• WHAT THE TASK REQUIRES:
Return all of the data exactly, omitting any images.
#####
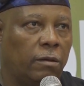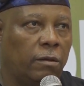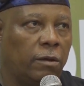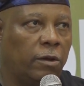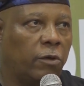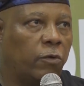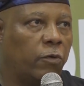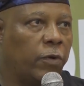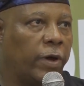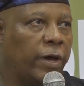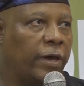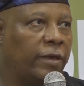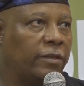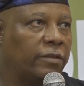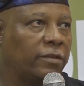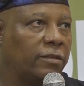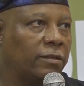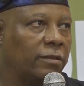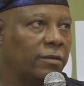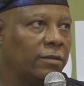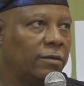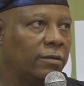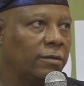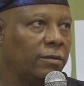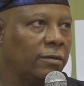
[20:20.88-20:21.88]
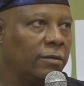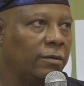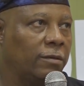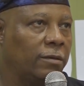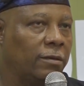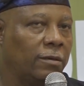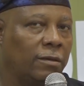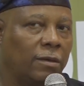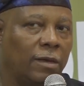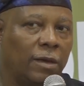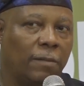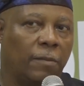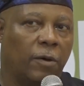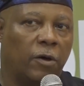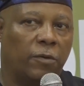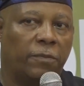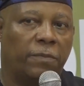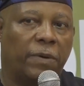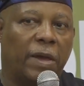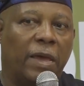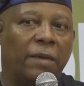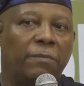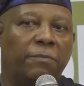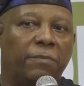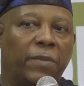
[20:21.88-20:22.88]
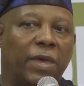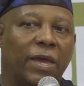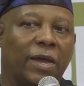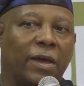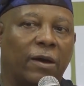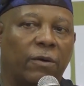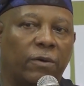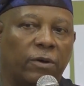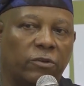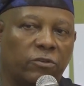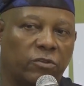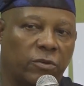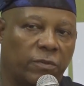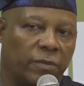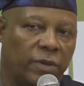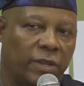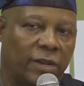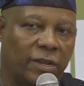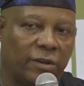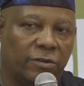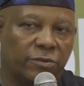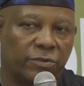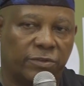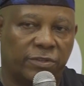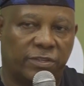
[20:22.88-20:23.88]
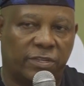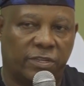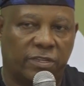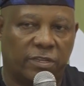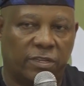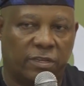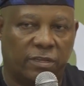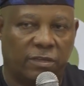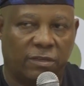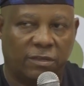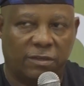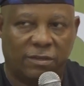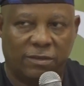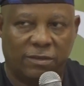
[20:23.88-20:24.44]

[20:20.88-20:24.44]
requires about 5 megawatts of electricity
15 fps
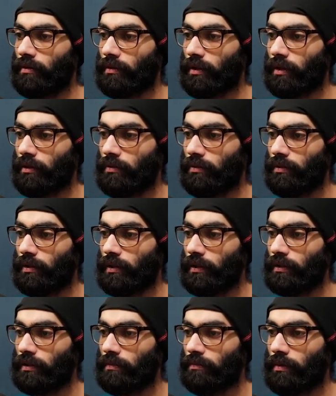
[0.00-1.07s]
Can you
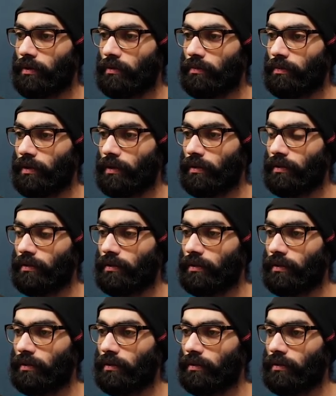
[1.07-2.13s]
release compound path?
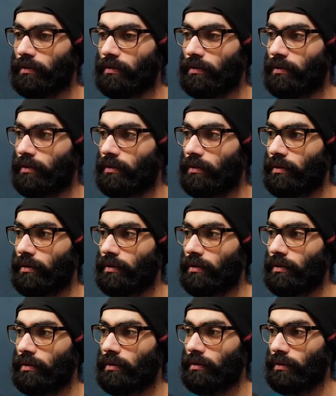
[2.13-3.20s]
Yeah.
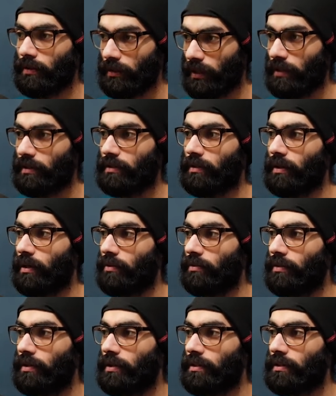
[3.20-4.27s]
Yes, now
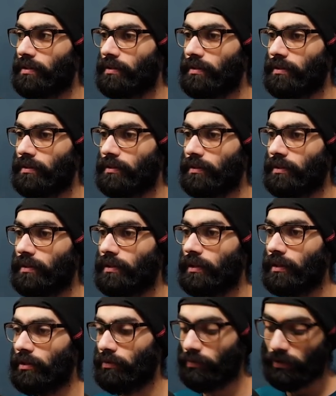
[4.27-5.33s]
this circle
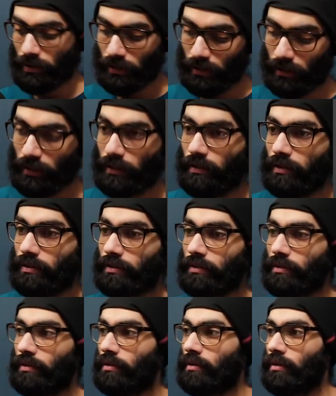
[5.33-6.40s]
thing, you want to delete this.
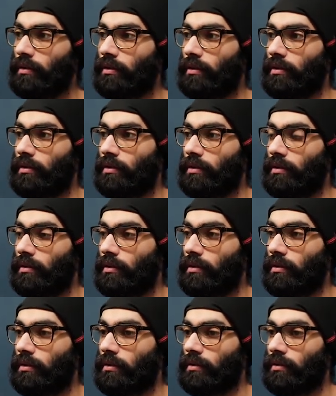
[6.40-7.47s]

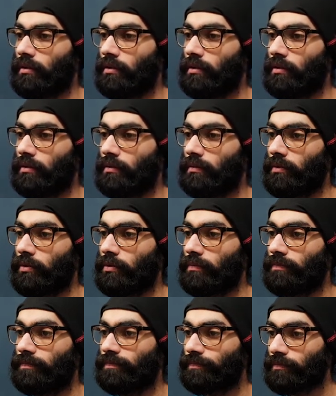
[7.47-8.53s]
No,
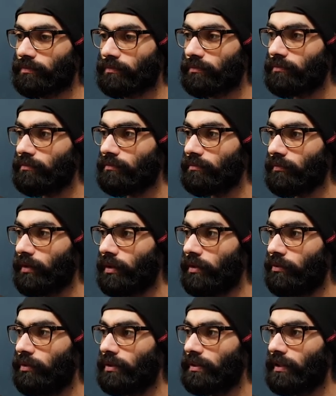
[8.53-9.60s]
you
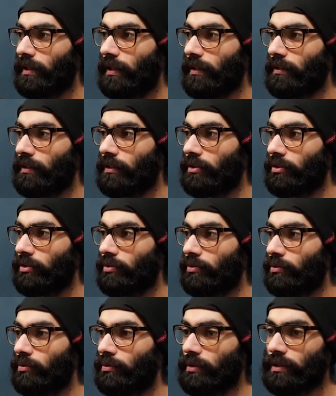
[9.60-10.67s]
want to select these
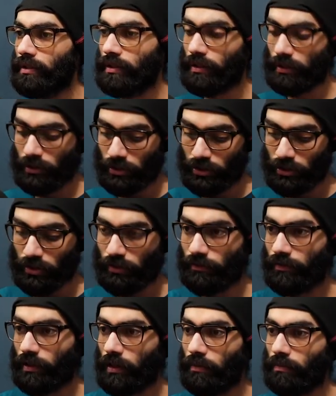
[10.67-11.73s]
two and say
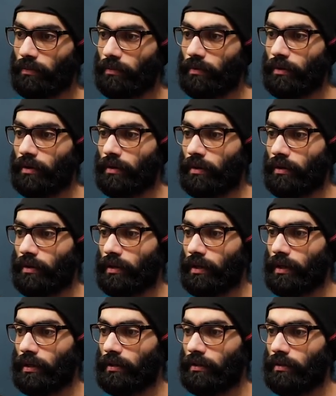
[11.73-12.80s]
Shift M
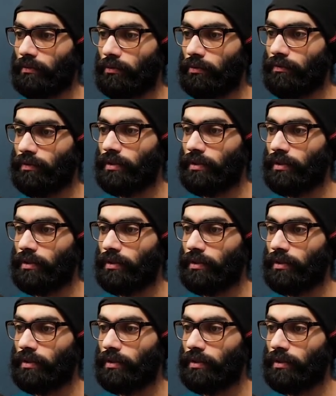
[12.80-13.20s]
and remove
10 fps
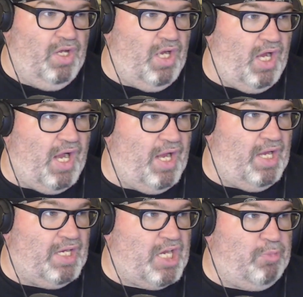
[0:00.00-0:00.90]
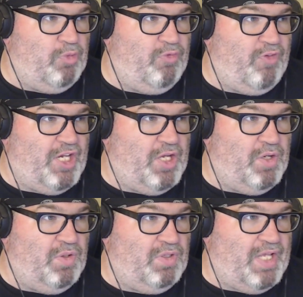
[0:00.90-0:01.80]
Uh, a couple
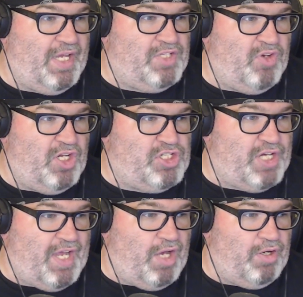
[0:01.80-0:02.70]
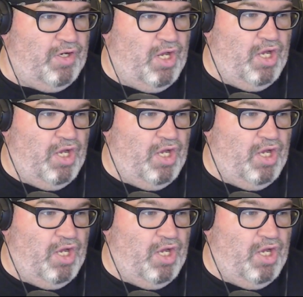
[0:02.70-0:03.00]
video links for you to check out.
#####
• EXERCISE RESPONSE:
[20:20.88-20:21.88]
[20:21.88-20:22.88]
[20:22.88-20:23.88]
[20:23.88-20:24.44]

[20:20.88-20:24.44]
requires about 5 megawatts of electricity
15 fps
[0.00-1.07s]
Can you
[1.07-2.13s]
release compound path?
[2.13-3.20s]
Yeah.
[3.20-4.27s]
Yes, now
[4.27-5.33s]
this circle
[5.33-6.40s]
thing, you want to delete this.
[6.40-7.47s]

[7.47-8.53s]
No,
[8.53-9.60s]
you
[9.60-10.67s]
want to select these
[10.67-11.73s]
two and say
[11.73-12.80s]
Shift M
[12.80-13.20s]
and remove
10 fps
[0:00.00-0:00.90]
[0:00.90-0:01.80]
Uh, a couple
[0:01.80-0:02.70]
[0:02.70-0:03.00]
video links for you to check out.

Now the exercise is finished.